▶ **Task requirements**: Below are the records. Retype, exactly, the lines from the first through the line with "(0.00 s to 6.00 s)", and leave out the pictures.

Saved entries:
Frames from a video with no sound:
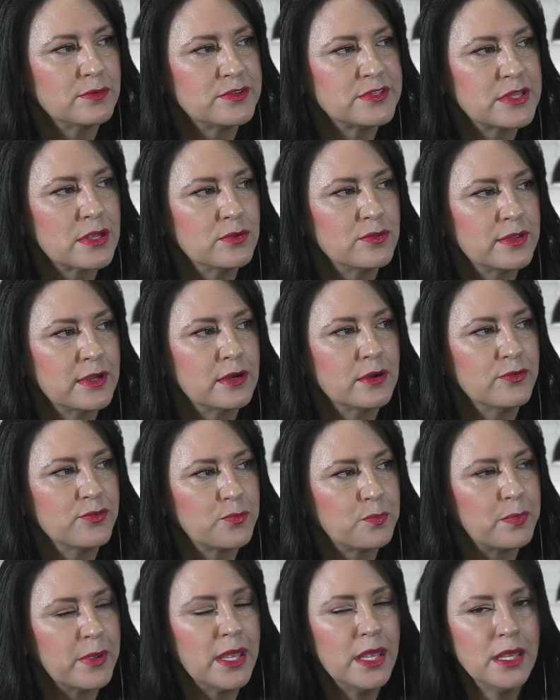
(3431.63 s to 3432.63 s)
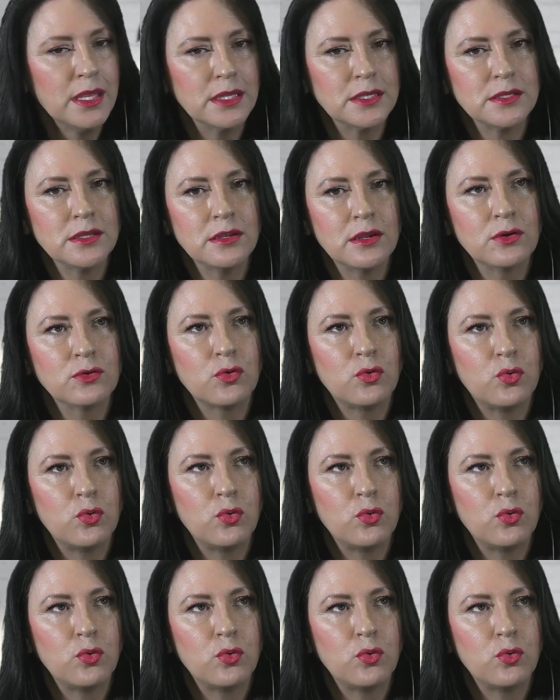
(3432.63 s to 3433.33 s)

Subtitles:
So there's been,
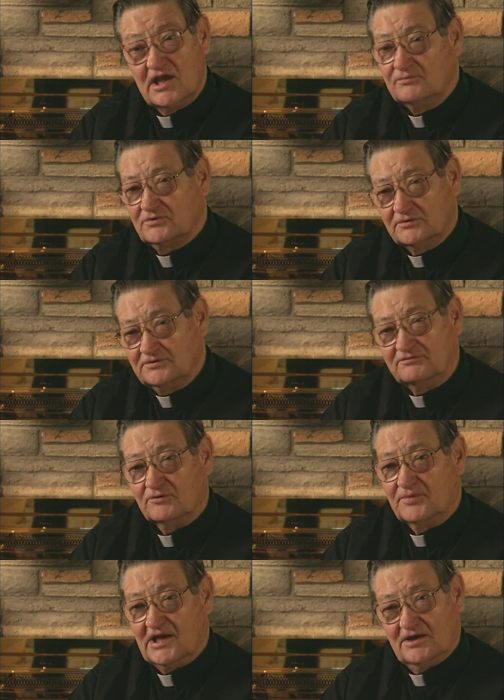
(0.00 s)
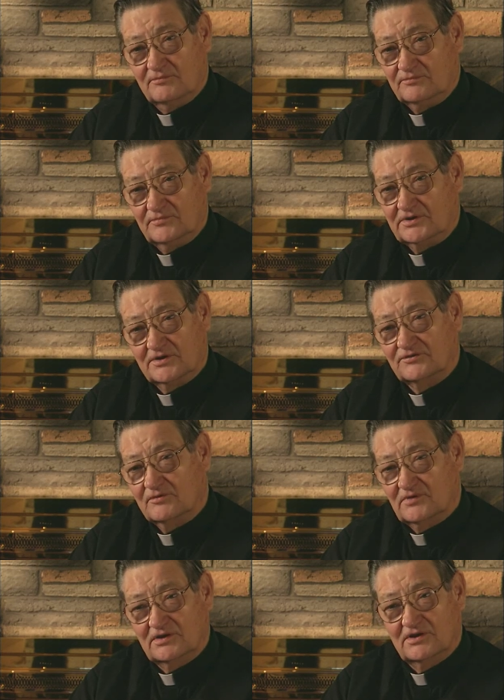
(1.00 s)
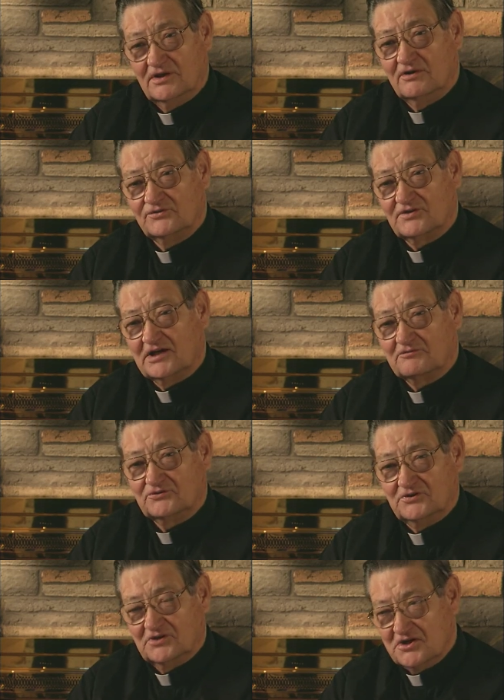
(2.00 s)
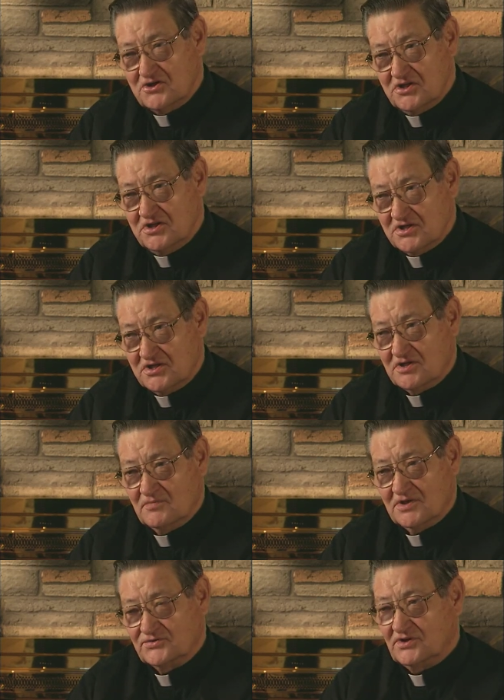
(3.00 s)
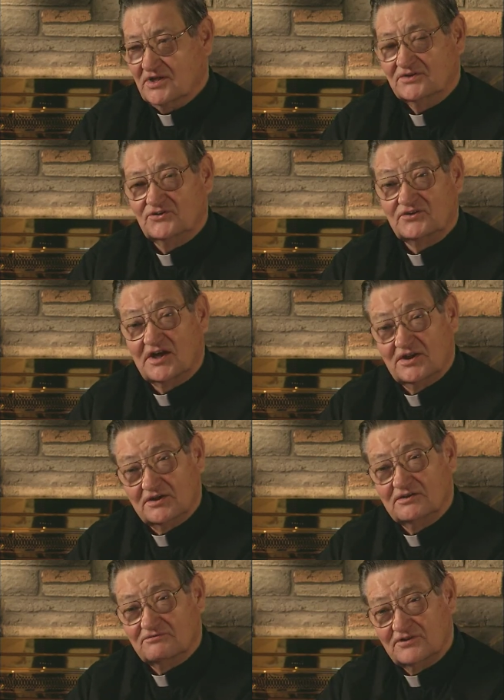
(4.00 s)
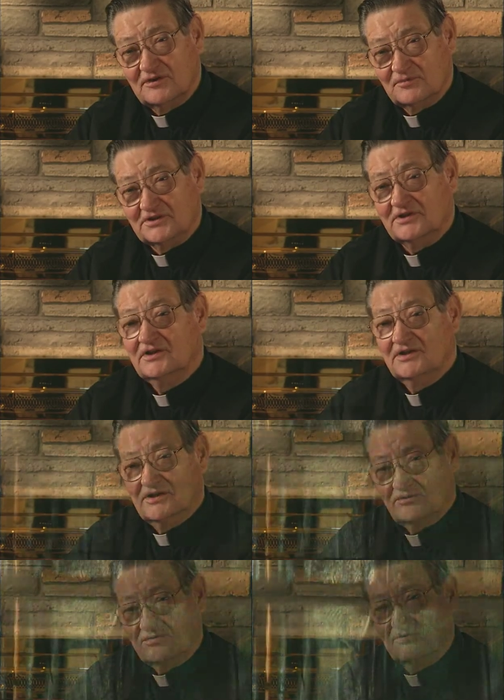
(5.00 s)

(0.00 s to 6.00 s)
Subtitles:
absolutely forbade him, because, I mean, the aristocracy, they needed him as the scion of the family to,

▶ **Written response**:
Frames from a video with no sound:
(3431.63 s to 3432.63 s)
(3432.63 s to 3433.33 s)

Subtitles:
So there's been,
(0.00 s)
(1.00 s)
(2.00 s)
(3.00 s)
(4.00 s)
(5.00 s)

(0.00 s to 6.00 s)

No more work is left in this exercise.